Area of a Triangle is Half that of a Parallelogram on the Same Base and between the Same Parallels

Here we will prove that the area of a triangle is half that of a parallelogram on the same base and between the same parallels.

Given: PQRS is a parallelogram and PQM is a triangle with the same base PQ, and are between the same parallel lines PQ and SR.

To prove: ar(∆PQM) = \(\frac{1}{2}\) × ar(Parallelogram PQRS).

Construction: Draw MN ∥ SP which cuts PQ at N.

Proof:

            Statement

             Reason

1. SM ∥ PN

1. SR ∥ PQ being opposite sides of the parallelogram PQRS.

2. SP ∥ MN

2. By construction

3. PNMS is a parallelogram

3. By definition of parallelogram because of statements 1 and 2.

4. ar(∆PNM) = ar(∆PSM)

4. PM is a diagonal of the parallelogram PNMS.

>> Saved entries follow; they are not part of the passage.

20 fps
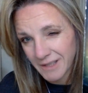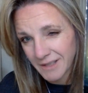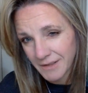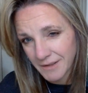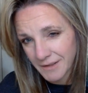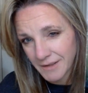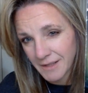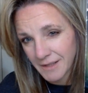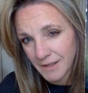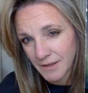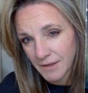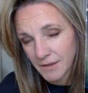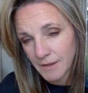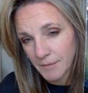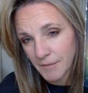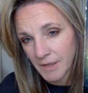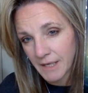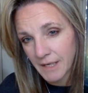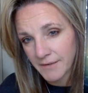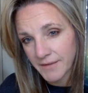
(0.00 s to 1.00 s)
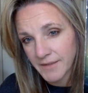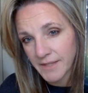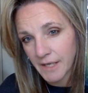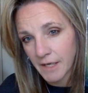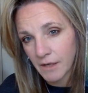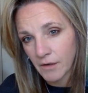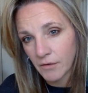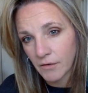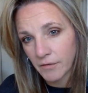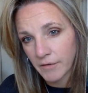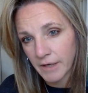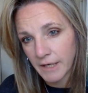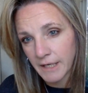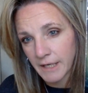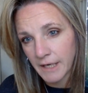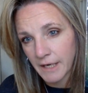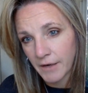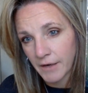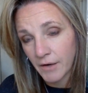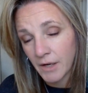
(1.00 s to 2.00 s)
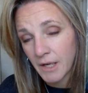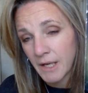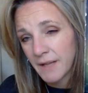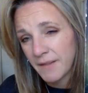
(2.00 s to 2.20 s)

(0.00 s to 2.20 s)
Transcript: There's some kind of cycle right now.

5. 2ar(∆PNM) = ar(∆PSM) + ar(∆PNM)

5. Adding the same area on both sides of equality in statement 4.

6. 2ar(∆PNM) = ar(parallelogram PNMS)

6. By addition axiom of area.

7. MN ∥ RQ

7. A line parallel to one of the two parallel lines, is also parallel to the other line.

8. MNQR is a parallelogram.

8. Similar to statement 3.

9. 2ar(∆MNQ) = ar(parallelogram MNQR)

9. Similar to statement 6.

10. 2{ar(∆PNM) + ar(∆MNQ)} =  ar(parallelogram PNMS) + ar(parallelogram MNQR)

10. Adding statements 6 and 9.

11. 2ar(∆PQM) = ar(parallelogram PQRS), that is ar(∆PQM) = \(\frac{1}{2}\) × ar(parallelogram PQRS). (Proved)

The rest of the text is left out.